Jahresbericht der Roetgener Feuerwehr : Von Tornado bis Menschenrettung

Mit 120 Alarmierungen ist die Feuerwehr Roetgen im vergangenen Jahr so oft ausgerückt wie selten zuvor. Dies berichtete Wehrführer Joachim Wynands nun in seinem Jahresbericht im Rahmen der Hauptversammlung der Gemeindewehr.

Besondere Ereignisse seien der Umbau des Rotter Gerätehauses, die Auslieferung des neuen Fahrzeugs für den Löschzug Roetgen sowie der Tornado, der im März eine Schneise der Verwüstung durch den Ort zog, gewesen. Wynands: „Das Einsatzspektrum reichte von Zimmer- und Wohnungsbränden und Verkehrsunfällen mit mehreren verletzten Personen bis hin zu Hochwasser- und Sturmeinsätzen sowie Menschen- und Tierrettungen. 22 Menschen wurden aus akuten Notlagen gerettet.“ Zusammenfassend sprach Joachim Wynands von einer „qualitativ hochwertigen Bearbeitung aller Einsätze“.

Mit 13.000 Dienststunden fielen insgesamt 500 Stunden mehr an als im Jahr 2018. Den Großteil bildeten die Punkte Übung und Ausbildung, Wartung von Geräten und Gebäuden und Stunden der Jugendfeuerwehr.

Der Mitgliederbestand der Roetgener Feuerwehr befindet sich auf einem konstanten Hoch von 92 Aktiven und 17 Jugendfeuerwehrleuten. Der stellvertretende Wehrführer Frank Peters warnte jedoch davor, sich auf den Zahlen auszuruhen. Die Jugendfeuerwehr sei ein Garant für zukünftige zuverlässige Einsatzkräfte und bilde das Rückgrat einer jeden soliden Feuerwehr.

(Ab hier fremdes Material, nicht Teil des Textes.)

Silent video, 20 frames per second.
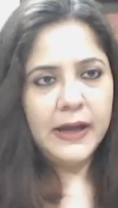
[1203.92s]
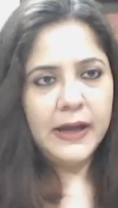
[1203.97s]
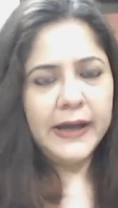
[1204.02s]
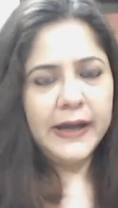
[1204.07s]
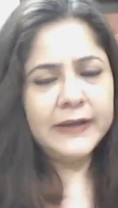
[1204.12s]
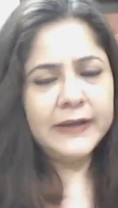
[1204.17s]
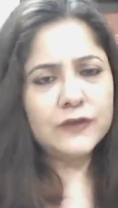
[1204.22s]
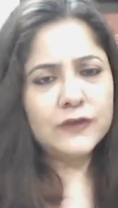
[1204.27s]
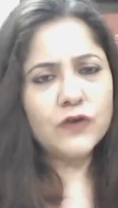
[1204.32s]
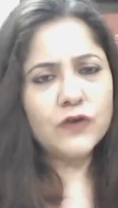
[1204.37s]

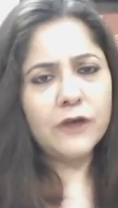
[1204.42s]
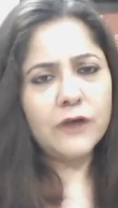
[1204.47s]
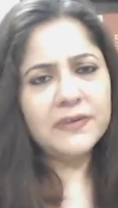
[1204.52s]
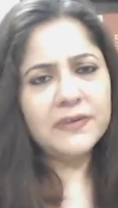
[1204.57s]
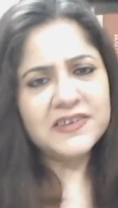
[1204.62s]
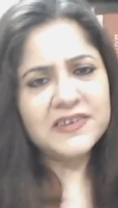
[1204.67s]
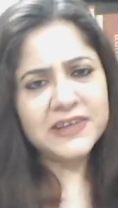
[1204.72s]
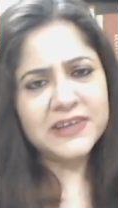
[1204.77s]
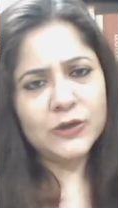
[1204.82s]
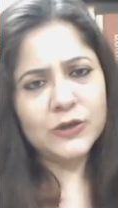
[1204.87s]
it is
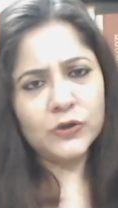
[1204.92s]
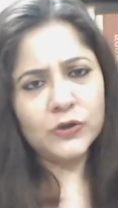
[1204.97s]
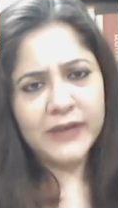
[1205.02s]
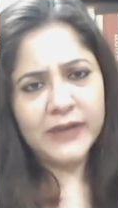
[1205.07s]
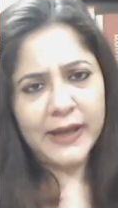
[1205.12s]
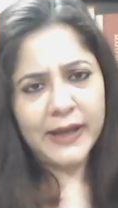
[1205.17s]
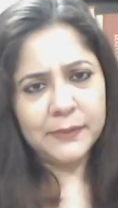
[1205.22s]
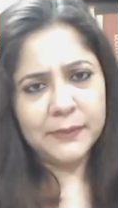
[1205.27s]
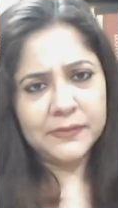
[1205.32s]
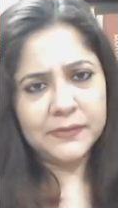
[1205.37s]
always
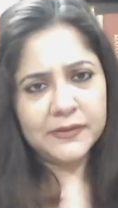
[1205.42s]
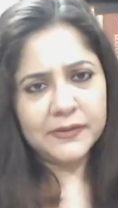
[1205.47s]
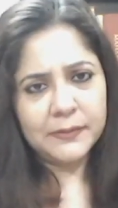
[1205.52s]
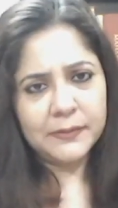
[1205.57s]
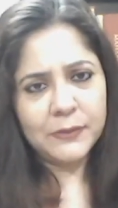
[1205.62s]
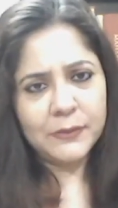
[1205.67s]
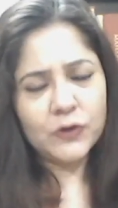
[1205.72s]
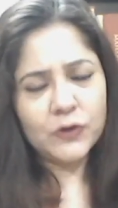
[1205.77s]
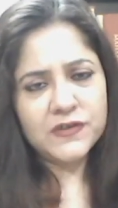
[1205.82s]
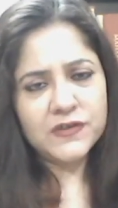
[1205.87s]
stereotyped
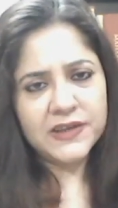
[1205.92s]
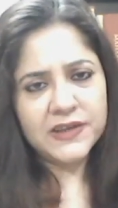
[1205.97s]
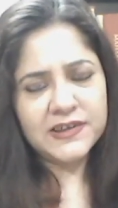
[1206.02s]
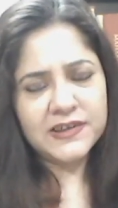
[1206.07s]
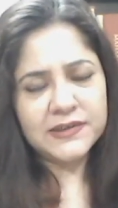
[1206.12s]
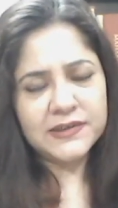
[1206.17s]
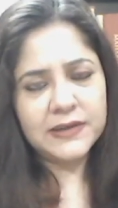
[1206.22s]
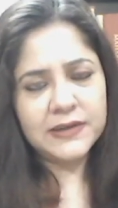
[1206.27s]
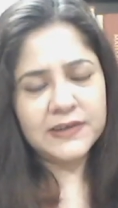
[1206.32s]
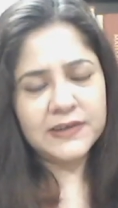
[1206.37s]
because
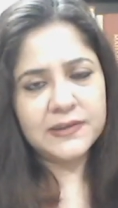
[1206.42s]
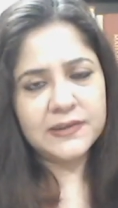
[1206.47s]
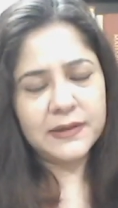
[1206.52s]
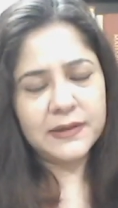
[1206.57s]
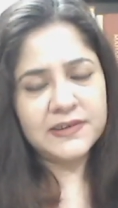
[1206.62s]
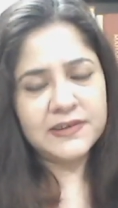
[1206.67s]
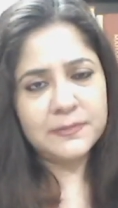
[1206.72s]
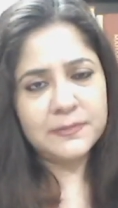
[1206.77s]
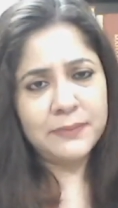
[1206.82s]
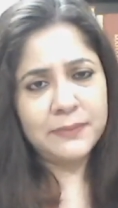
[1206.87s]

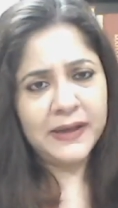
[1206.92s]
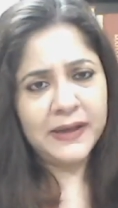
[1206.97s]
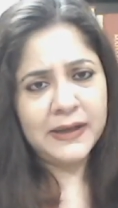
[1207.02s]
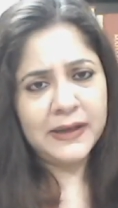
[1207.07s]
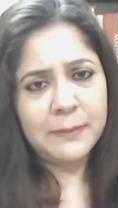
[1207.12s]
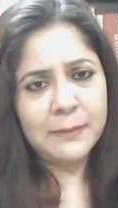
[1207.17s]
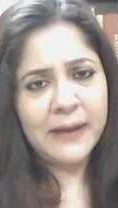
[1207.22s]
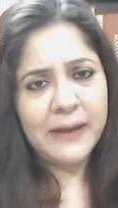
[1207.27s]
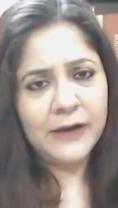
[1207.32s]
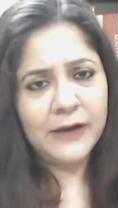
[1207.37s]
it's been
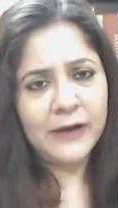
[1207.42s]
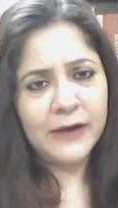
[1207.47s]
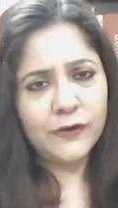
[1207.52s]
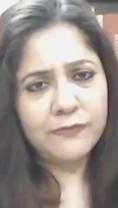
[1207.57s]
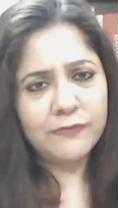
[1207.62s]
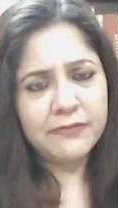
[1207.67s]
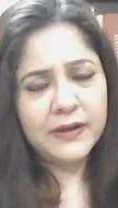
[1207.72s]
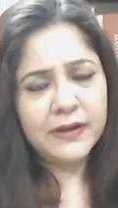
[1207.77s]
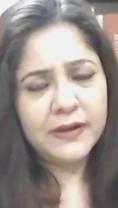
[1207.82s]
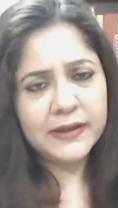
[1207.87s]
a part of
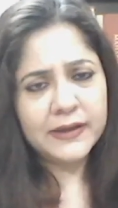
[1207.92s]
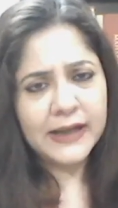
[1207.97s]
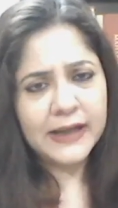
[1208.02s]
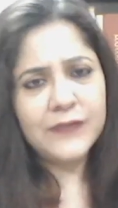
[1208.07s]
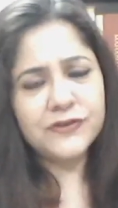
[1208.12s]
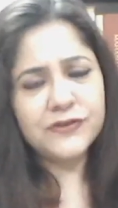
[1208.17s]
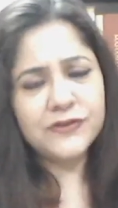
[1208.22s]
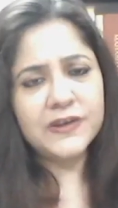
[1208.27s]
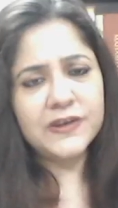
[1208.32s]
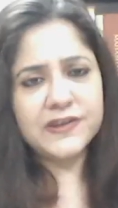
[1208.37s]

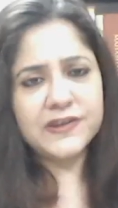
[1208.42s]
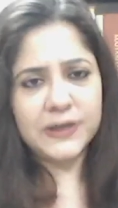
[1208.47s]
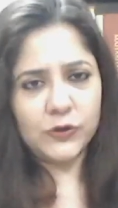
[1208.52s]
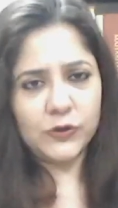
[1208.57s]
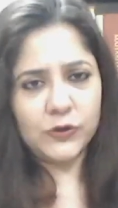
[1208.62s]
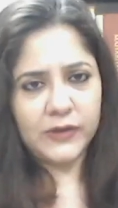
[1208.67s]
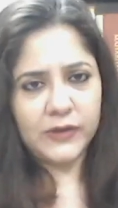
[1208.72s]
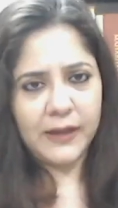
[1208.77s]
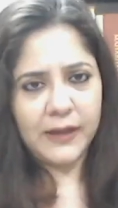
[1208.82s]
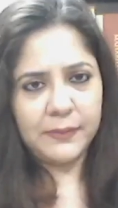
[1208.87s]
cultural
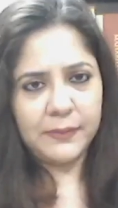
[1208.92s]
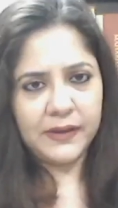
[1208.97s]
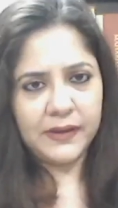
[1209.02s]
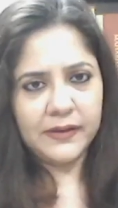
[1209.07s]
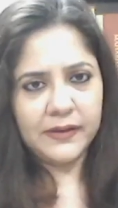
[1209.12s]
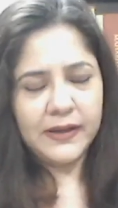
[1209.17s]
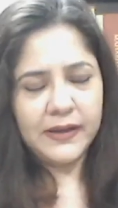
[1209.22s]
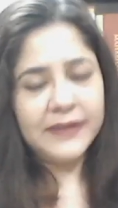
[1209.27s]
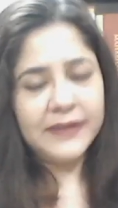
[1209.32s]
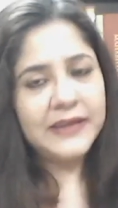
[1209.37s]
stereotype.
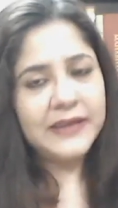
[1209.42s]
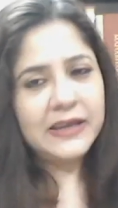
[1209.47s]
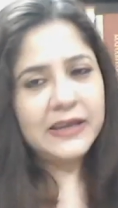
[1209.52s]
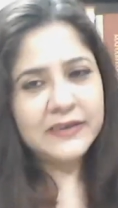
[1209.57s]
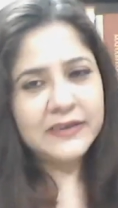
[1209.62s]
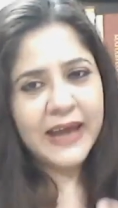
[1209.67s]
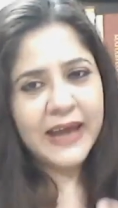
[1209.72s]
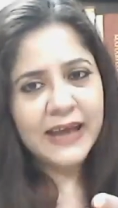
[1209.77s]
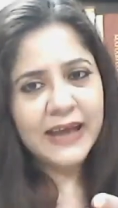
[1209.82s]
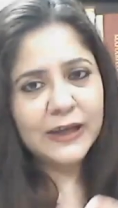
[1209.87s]
They
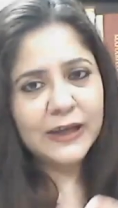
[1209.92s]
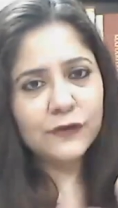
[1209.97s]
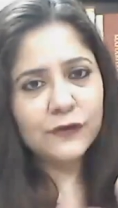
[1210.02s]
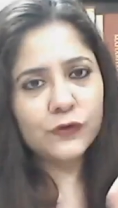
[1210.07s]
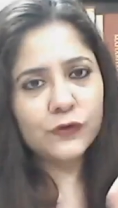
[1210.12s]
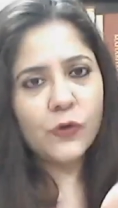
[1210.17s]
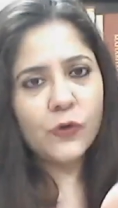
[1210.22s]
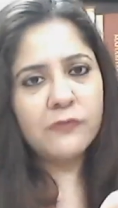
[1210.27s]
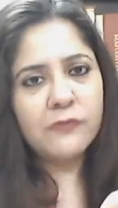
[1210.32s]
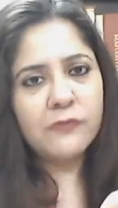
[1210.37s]
rarely
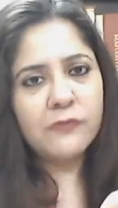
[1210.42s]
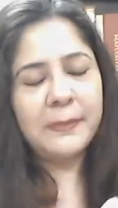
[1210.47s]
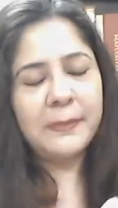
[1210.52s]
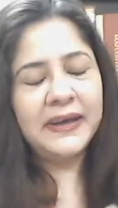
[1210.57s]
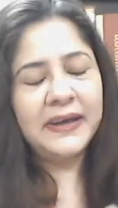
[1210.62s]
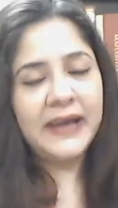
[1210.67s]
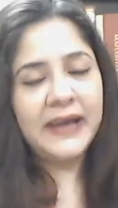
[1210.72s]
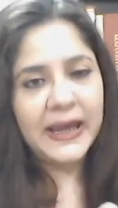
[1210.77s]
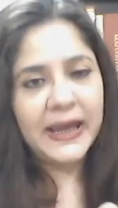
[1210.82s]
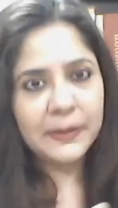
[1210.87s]
show
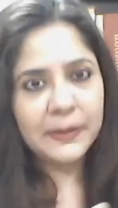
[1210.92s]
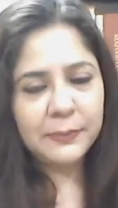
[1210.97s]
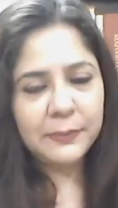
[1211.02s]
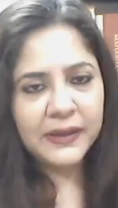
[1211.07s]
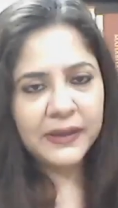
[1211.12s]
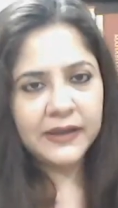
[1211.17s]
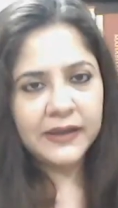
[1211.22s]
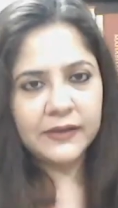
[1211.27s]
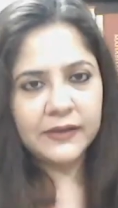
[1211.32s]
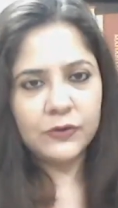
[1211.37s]
women like
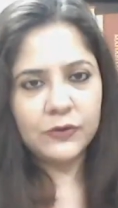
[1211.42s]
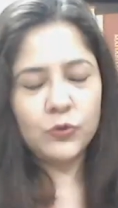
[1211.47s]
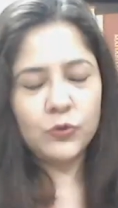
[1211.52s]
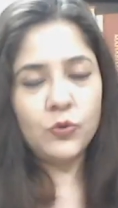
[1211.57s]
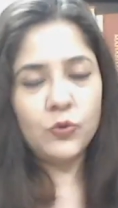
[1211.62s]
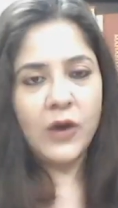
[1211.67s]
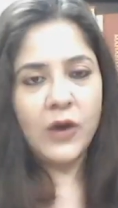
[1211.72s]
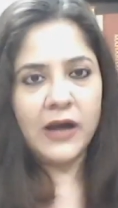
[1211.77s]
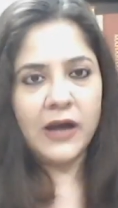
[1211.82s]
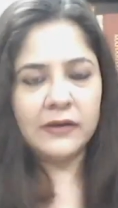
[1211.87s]
me
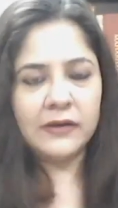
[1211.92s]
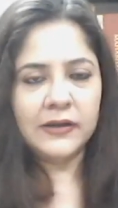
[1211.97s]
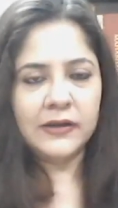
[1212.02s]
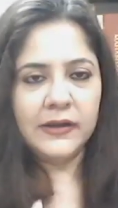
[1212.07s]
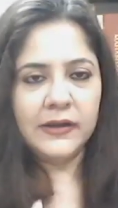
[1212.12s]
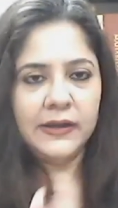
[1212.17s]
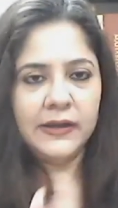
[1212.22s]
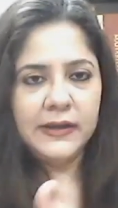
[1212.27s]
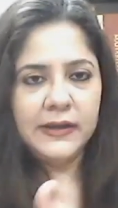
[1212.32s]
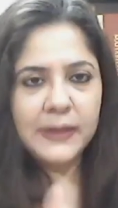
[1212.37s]
who are
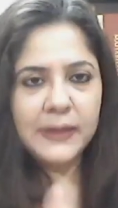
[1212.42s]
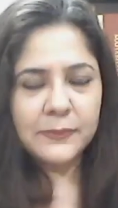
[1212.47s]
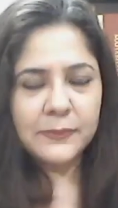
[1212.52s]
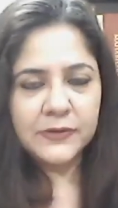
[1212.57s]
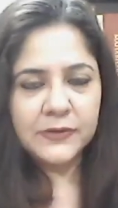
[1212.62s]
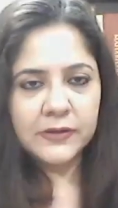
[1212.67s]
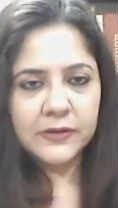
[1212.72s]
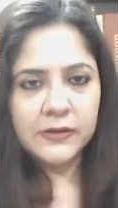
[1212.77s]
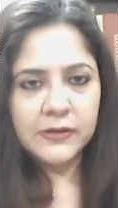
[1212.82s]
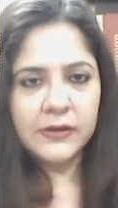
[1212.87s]

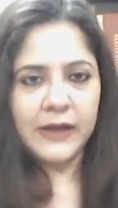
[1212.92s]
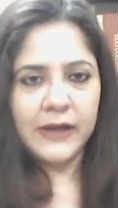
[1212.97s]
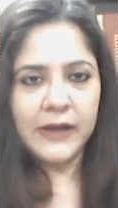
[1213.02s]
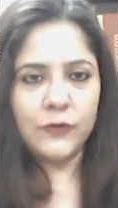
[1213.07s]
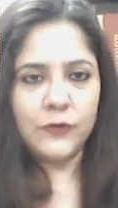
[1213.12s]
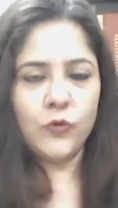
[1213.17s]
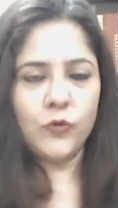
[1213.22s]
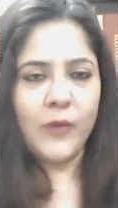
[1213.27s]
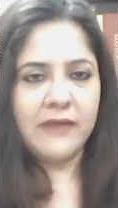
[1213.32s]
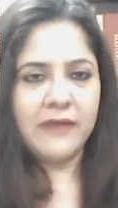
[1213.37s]
liberal and
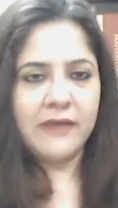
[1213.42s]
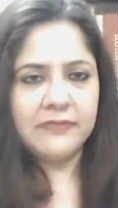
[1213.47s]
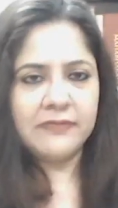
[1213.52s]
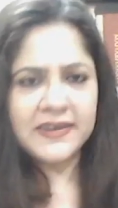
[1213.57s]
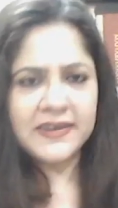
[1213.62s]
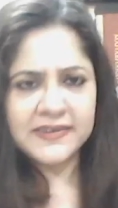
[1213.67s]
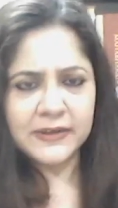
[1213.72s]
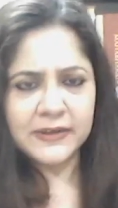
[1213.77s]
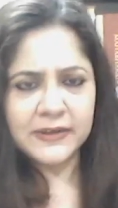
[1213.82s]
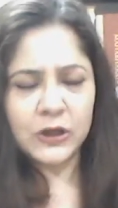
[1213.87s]
who wear
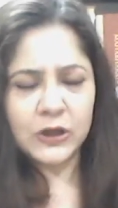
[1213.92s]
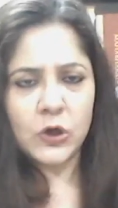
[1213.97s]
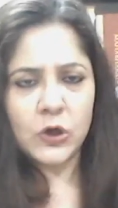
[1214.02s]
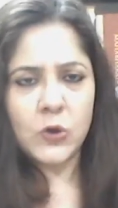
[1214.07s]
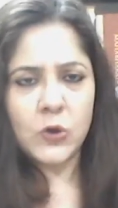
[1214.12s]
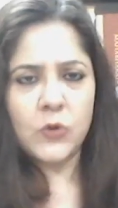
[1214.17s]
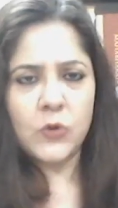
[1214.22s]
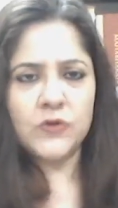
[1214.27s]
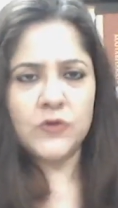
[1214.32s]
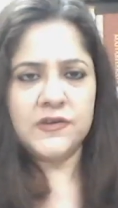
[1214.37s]
Western
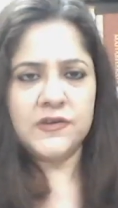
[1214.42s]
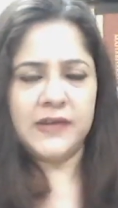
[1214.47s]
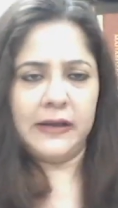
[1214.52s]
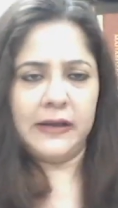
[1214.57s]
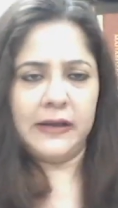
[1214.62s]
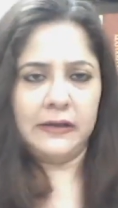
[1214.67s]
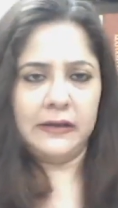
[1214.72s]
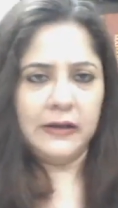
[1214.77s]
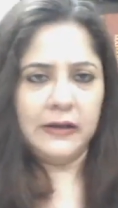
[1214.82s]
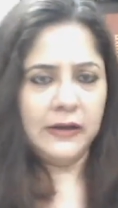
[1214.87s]
clothes and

Während Michael Rombach (5. v. li.) die silberne Ehrennadel des Kreis-Feuerwehrverbandes Aachen erhielt, freuten sich zahlreiche Aktive der Feuerwehr Roetgen über ihre Beförderung. Foto: Pascal Schwanebeck/Feuerwehr Roetgen

Für sein langjähriges Engagement als Gerätewart in der Löschgruppe Rott sowie sein Einbringen mit beruflichen Kenntnissen bei der Erste-Hilfe-Ausbildung, erhielt Michael Rombach die silberne Ehrennadel des Kreis Feuerwehrverbandes Aachen.

Dirk Recker, Leiter des Roetgener Ordnungsamtes, dankte der Feuerwehr für ihr Engagement und betonte, „dass es nicht selbstverständlich ist, dass Leute ihre Freizeit unentgeltlich opfern um für die Gesellschaft da zu sein“.